OLEH: SALAMUDDIN DAENG
KUOTA harusnya gak jebol, kecuali ada berbagai kegiatan yang tidak wajar. Karena kuota itu jumlah alokasi atau volume. Kalau dari sisi nilai subsidi bisa saja bergeser, bertambah atau berkurang. Karena dipengaruhi oleh harga minyak dan nilai tukar. Tapi kalau volume bisa tepat dan akurat.
Lalu bagaimana bisa jebol? Jebol itu bisa dipastikan karena ada pelanggaran, penyimpangan atau penyelewengan. Apalagi angkanya jutaan KL. Penyimpangan semacam itu dalam jumlah besar seharusnya kasat mata.
Mempelajari prilaku penyimpangan saya rasa tidak perlu lama, satu dua tahun cukup. Setelah itu tidak boleh lagi terjadi penyimpangan.
Dinamika situasi relatif bisa diproyeksikan dengan trend data 2 tahun dengan data bulanan. Sekarang pertanyaannya sudah berapa tahun usia institusi pengawasan BBM bersubsidi? Sudah cukup tua.
Saya kasih bocoran modus yang paling sering mucul dalam kasus kuota BBM bersubsidi adalah variabel naiknya harga komoditas. Komoditas itu produk industri. Mereka tentu saja tidak berhak menggunakan solar subsidi. Bayangkan ya, kalau harga komoditas sawit dan batubara serta nikel tinggi seperti sekarang ini, bisa dipastikan kuota BBM bersubsidi jebol.
Misalnya jebolnya kuota solar 2022 sebanyak 5 juta KL atau 5 miliar liter itu tidak mungkin tidak diketahui, tidak mungkin tidak dapat diproyeksi. BBM sebanyak itu kalau diangkut maka membutuhkan 156 ribu mobil tangki kapasitas 32 ribu liter.
Anda bisa bayangkan mobil tangki sebesar itu kalau lewat di jalan 100 unit saja, bisa macet total Jakarta. Jadi mengangkut BBM tambahan kuota jebol ini pasti akan bikin huru hara di jalan raya.
Nah dengan demikian kalau harga komoditas naik, maka institusi pengawas BBM bersubsidi sudah tau harus bekerja ke mana, menyasar kelompok mana. Pengawas akan mudah karena lokasi dengan peluang penyimpangan, penyelewengan sudah dapat diketahui lebih awal.
Sebetulnya kalau mau jujur orang orang yang menyimpangkan juga sudah bisa dipastikan atau diketahui siapa orangnya. Coba saja angkut BBM 5 miliar liter ke halaman rumah anda. Maka mobil tangki nya akan berjejer sepanjang 1,5 juta meter atau 1.500 km atau kalau di jejer dari Jakarta sampai Kupang NTT.
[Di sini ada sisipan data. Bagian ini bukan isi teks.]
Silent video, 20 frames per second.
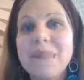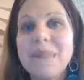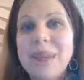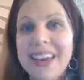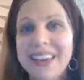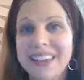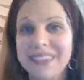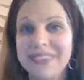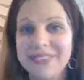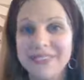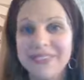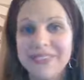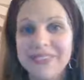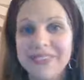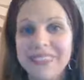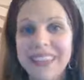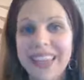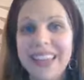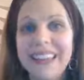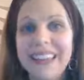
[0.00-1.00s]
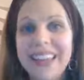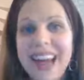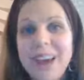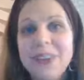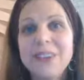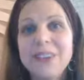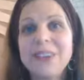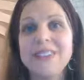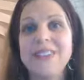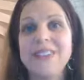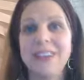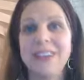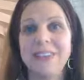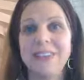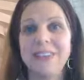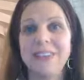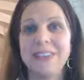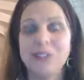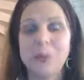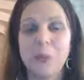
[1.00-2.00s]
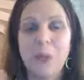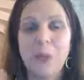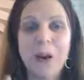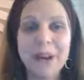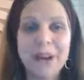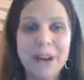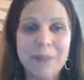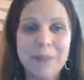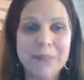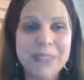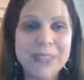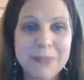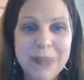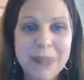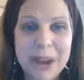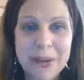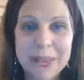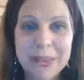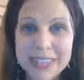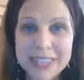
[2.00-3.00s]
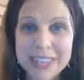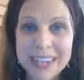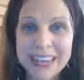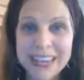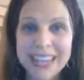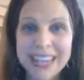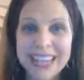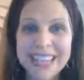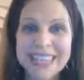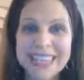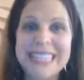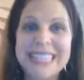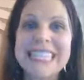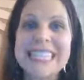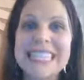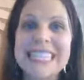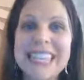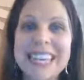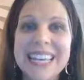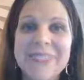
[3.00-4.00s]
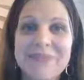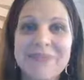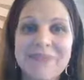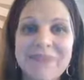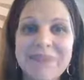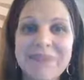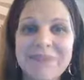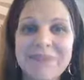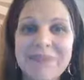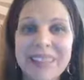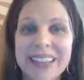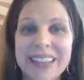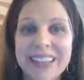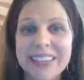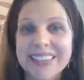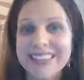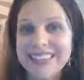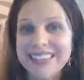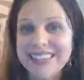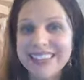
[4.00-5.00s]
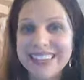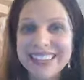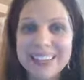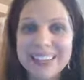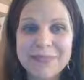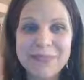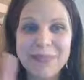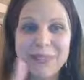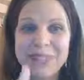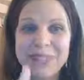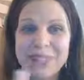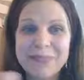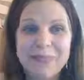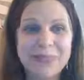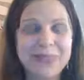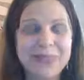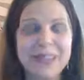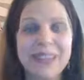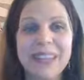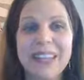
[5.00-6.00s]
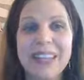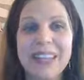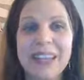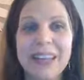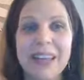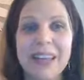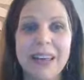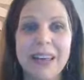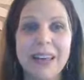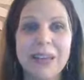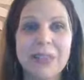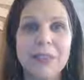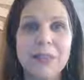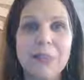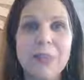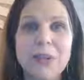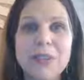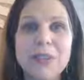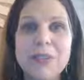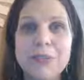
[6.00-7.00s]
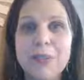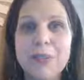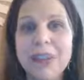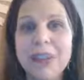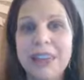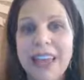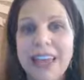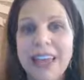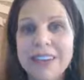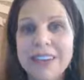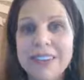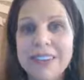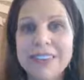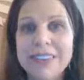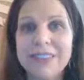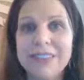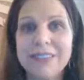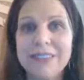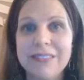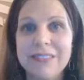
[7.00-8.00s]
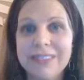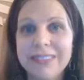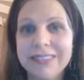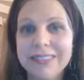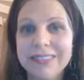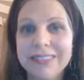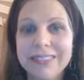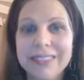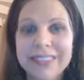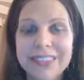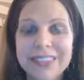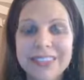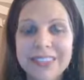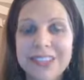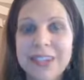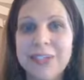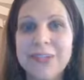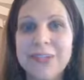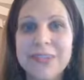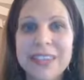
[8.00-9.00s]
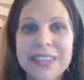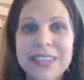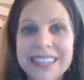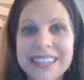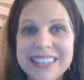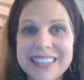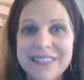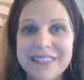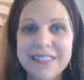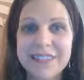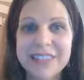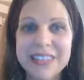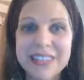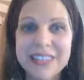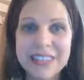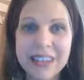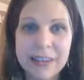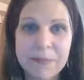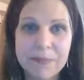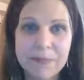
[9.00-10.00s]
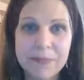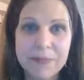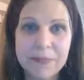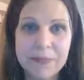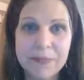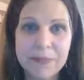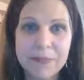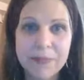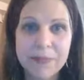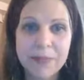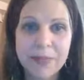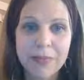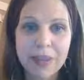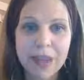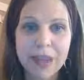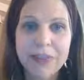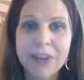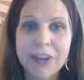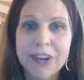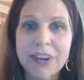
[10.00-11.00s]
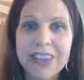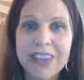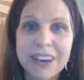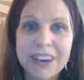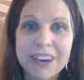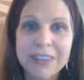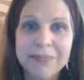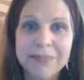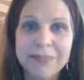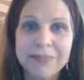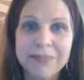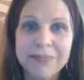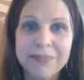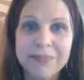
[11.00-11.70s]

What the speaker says: about it. Allow yourself to walk up the spiral staircase and see it, and see the multiple layers and degrees and vista of your year.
Jadi pengawasan terhadap kuota BBM bersubsidi ini cukup mudah kalau dari sisi tehnis. Kecuali kalau ada sebab lain non tehnis seperti bisnis orang kuat, seperti pemilik tambang batubara dan kebun sawit.
Walau di depan mata pejabat negara penyimpangan terhadap solar subsidi yang mereka lakukan tidak akan kelihatan, walau ditambah kaca pembesar sekalipun.